Я-то в итоге разберусь, что откуда берётся - условно говоря, ТекущиеДанные с высокой долей вероятности окажутся текущей строкой (selected Row в конкретном контроле) запроса, по foreign key обращенного к child таблице. А вот тем, кто неясно представляет суть (как оно "на физическом уровне") придётся сложновато.

Ступор вызывают как раз такие разрывы в логике, которые неопытными товарищами могут остаться незамеченными. Возможно, именно поэтому число Профессионалов в 5 раз превышает количество Специалистов.

----------


## Alex Vit2

Наверное, должен извиниться. Целая следующая глава книги "Практическое пособие разработчика" посвящена именно определениям типов.

Словом, годная книженция. :good:

----------


## HPDX2300

> Наконец дошёл до того рубежа, когда наступает непонимание. Завис на вкуривании смысла фразы: "_Коллекция элементов формы является объектом встроенного языка ВсеЭлементыФормы, содержащим все элементы формы._"
> Смысл вообще не улавливается. "Коллекция является объектом встроенного языка ВсеЭлементыФормы".
> Сначала, как тупой кодер, было подумал, что это язык такой встроенный - "ВсеЭлементыФормы". Объектом которого и является коллекция. :D
> Не, всё-таки датабэйз писари - это отдельная когорта со своей специфической где-то даже гуманитарной логЕкой. Один "физический уровень", употребляемый в т.ч. в зарубежных книжках, чего стоит. До физического уровня далеко не всегда опускаются даже люди, пишущие на асме драйвера реально физических устройств. А в базах данных - сплошь и рядом - прям знают в какую *физическую* ячейку памяти заносят значение. Сквозь все слои проходят насквозь. :D
> Кроме смеха, ну вот почему бы автору не быть поближе к реалиям и написать, что "Объект встроенного языка ВсеЭлементыФормы содержит все элементы формы. Данный объект является (или содержит, "на физическом уровне" ;)) коллекцией элементов формы"? Зачем вся эта муть со сложноподчинёнными предложениями, ведущими к неоднозначности восприятия?
> Книжка в целом лёгкая для чтения. Базовые концепты описывает. Только аналогии приводятся порой настолько отвлечённые, что их самих сложно понять тупым кодерам с 20-летним стажем.
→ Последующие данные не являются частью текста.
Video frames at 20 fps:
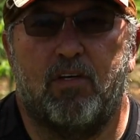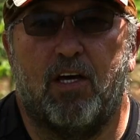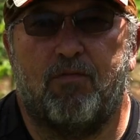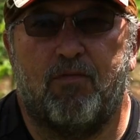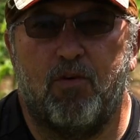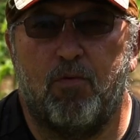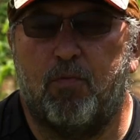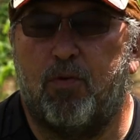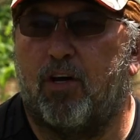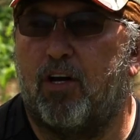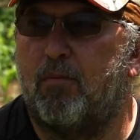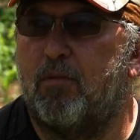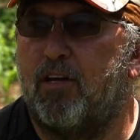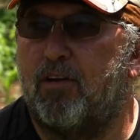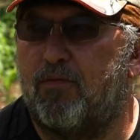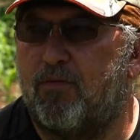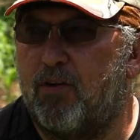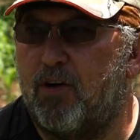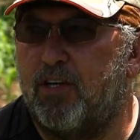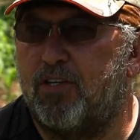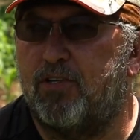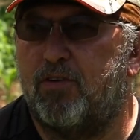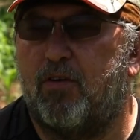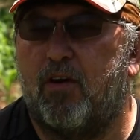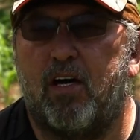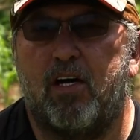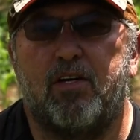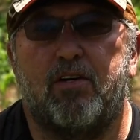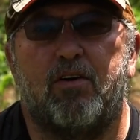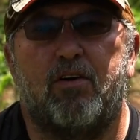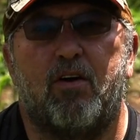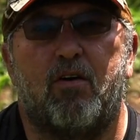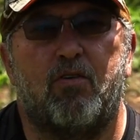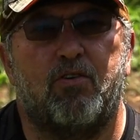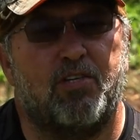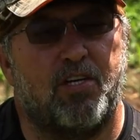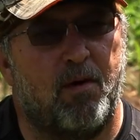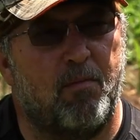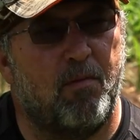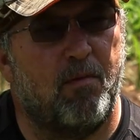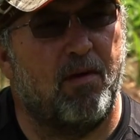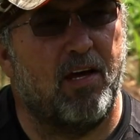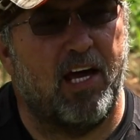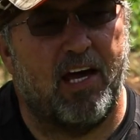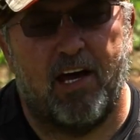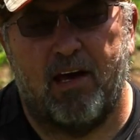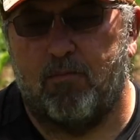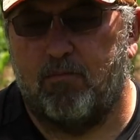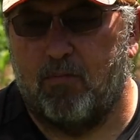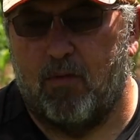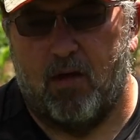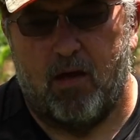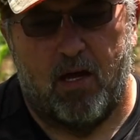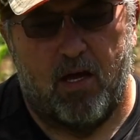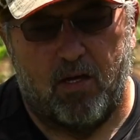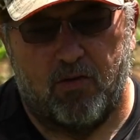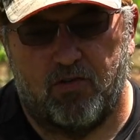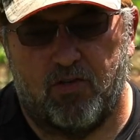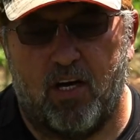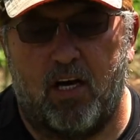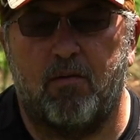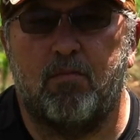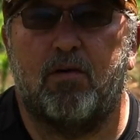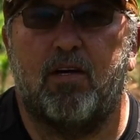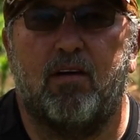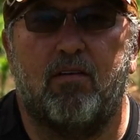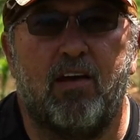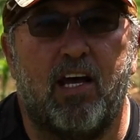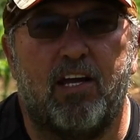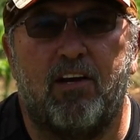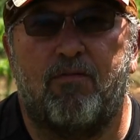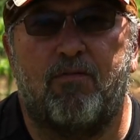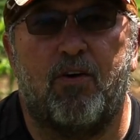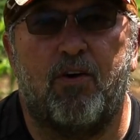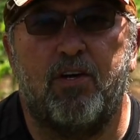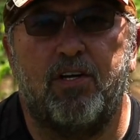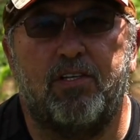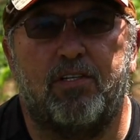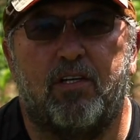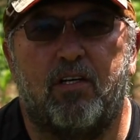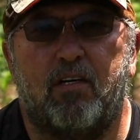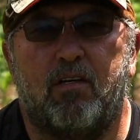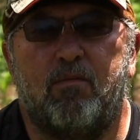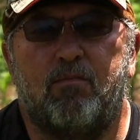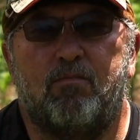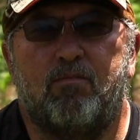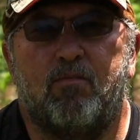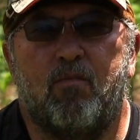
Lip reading: If you put them in the refrigerator or some in the freezer.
Братан по разуму, НИКОГДА тексты справочной системы для программерского продукта не пишут разработчики - их время оплачивается очень дорого, они только кодят.
А кто же пишет т.н. "хелпы"? Блондинки и просто люди, имеющие средние навыки письменного изложения фактов. Возможно даже это были таджики, узбеки, и прочие азиаты (не хотел их обидеть, просто они хлопок собирали вместо учебы в школе) т.к. часто азиаты единственные, кто согласен работать в ИТ-компании за очень маленькие зарплаты (москвичи не претендуют на вакансии с зарплатой ниже своего достоинства, а азиаты согласны работать "за тарелку супа").
Поэтому в "хелпах" такие "перлы". Ну ты тоже не будь первокласником - включай мозг и фильтруй предложения как контр-разведчик через сито подозрительности. Где-то в тексте пропущены знаки препинания, где-то пропущены скобки, и где-то пропали целые слова, а то и фрагменты текста, и прочая и прочая хрень.
У меня за плечами большой опыт работы в ИТ и я могу привести много примеров "косяков" в справочной системе DBMS-продуктов MS и Oracle.

----------

Alex Vit2 (01.06.2019)

----------


## Alex Vit2

> Братан по разуму, НИКОГДА тексты справочной системы для программерского продукта не пишут *разработчики - их время оплачивается очень дорого, они только кодят*.
> А кто же пишет т.н. "хелпы"? Блондинки и просто люди, имеющие средние навыки письменного изложения фактов. Возможно даже это были таджики, узбеки, и прочие азиаты (не хотел их обидеть, просто они хлопок собирали вместо учебы в школе) т.к. часто азиаты единственные, кто согласен работать в ИТ-компании за очень маленькие зарплаты (москвичи не претендуют на вакансии с зарплатой ниже своего достоинства, а азиаты согласны работать "за тарелку супа").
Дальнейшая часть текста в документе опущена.